- Genre: Reality television
- Created by: Park Lane TV
- Directed by: Richard Gray
- Starring: Justin Melvey
- Country of origin: Australia
- Original language: English
- No. of seasons: 1
- No. of episodes: 8

Production
- Executive producer: Chris Berry
- Producer: dsp Beyond
- Production locations: Sydney, Melbourne, Hobart, Gold Coast

Original release
- Network: FOX8
- Release: 19 January 2009 – 2009

Related
- The Phone (Dutch series)

= The Phone (Australian TV series) =

2009 Australian reality television show

The Phone is an Australian reality television show, based on the Dutch version of the same name.

== Format ==
The Phone is a reality series that finds contestants right off the street. The two contestants are two people who answer one of two ringing phones placed in separate locations. Once a person answers the phone, they are asked by the 'Cluemaster', played by Justin Melvey, if they would like the chance to win $25,000.

If they accept they are a contestant in the game which starts immediately. The contestant is given instructions to go to a nearby location and complete a task. It is usually at their first task they meet the other contestant who has answered the other phone. From that point, the two strangers become a team.

The team must complete a series of tasks in order to gain four memory cards, which are used later. They learn of their tasks by following instructions the Cluemaster gives them via phone calls or SMS. Once the tasks have been completed the team is told to insert all the cards they have collected into a computer with each card revealing an image on screen showing their final destination. Therefore, the more memory cards the team has, the more pictures they receive and the easier it is to work out their final location.

If the team has difficulty completing a task, or wish to buy another memory card, the Cluemaster can take away money from the briefcase, which can range from $1,000 to $5,000.

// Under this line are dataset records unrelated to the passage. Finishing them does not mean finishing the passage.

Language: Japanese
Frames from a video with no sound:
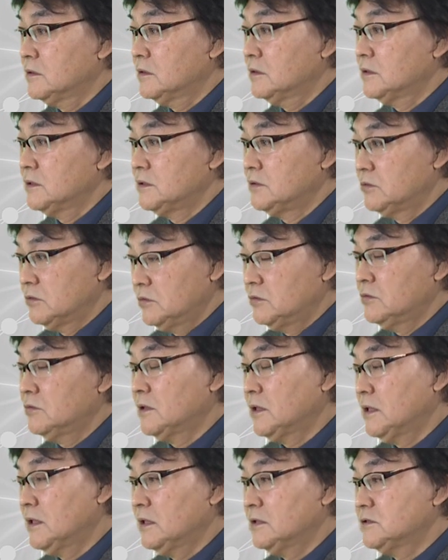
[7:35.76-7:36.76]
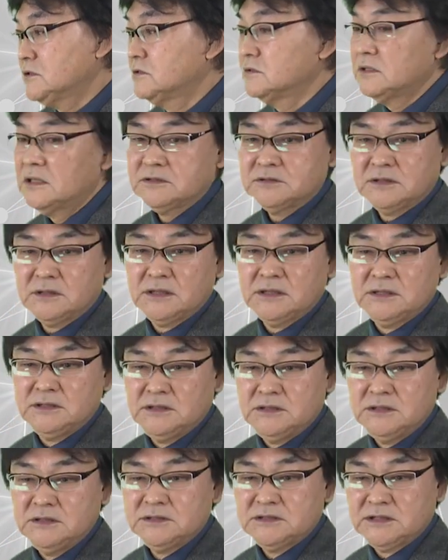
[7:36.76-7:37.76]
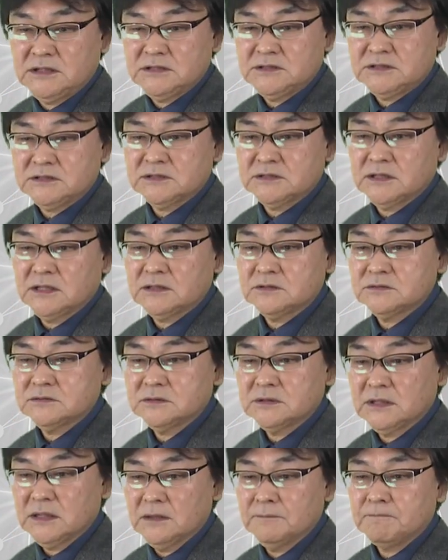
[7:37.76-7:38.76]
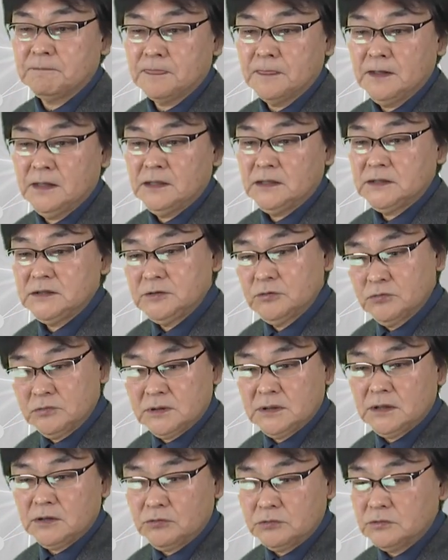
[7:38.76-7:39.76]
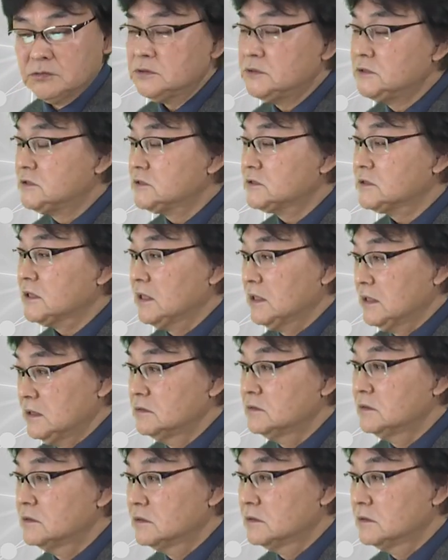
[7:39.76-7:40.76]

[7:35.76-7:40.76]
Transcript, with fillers: はいろいろな数学的にいい性質があるんでいろんなことに使える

Once they have reached the final destination the two contestants are told they are no longer a team and only one of them can win the cash inside a briefcase. The first to answer three multiple choice questions correctly can get the briefcase. Once a contestant has the briefcase of cash the Cluemaster asks them if they would like to share the money with their former teammate. In some episodes the Cluemaster will only allow an even split of the money.

==Broadcast==
The Phone began airing on subscription channel FOX8 on 19 January 2009. The first episode premiered to 108,000 viewers, the tenth highest rating show for the week on subscription television, and eighth highest rating non-sport program. Its rebroadcast 2 hours later on FOX8+2 was watched by 43,000 viewers.

==Similarities to other programs==
The Phone has been compared to The Bourne Identity, 24, The Mole and The Amazing Race based on the tasks performed and how teams go about completing them.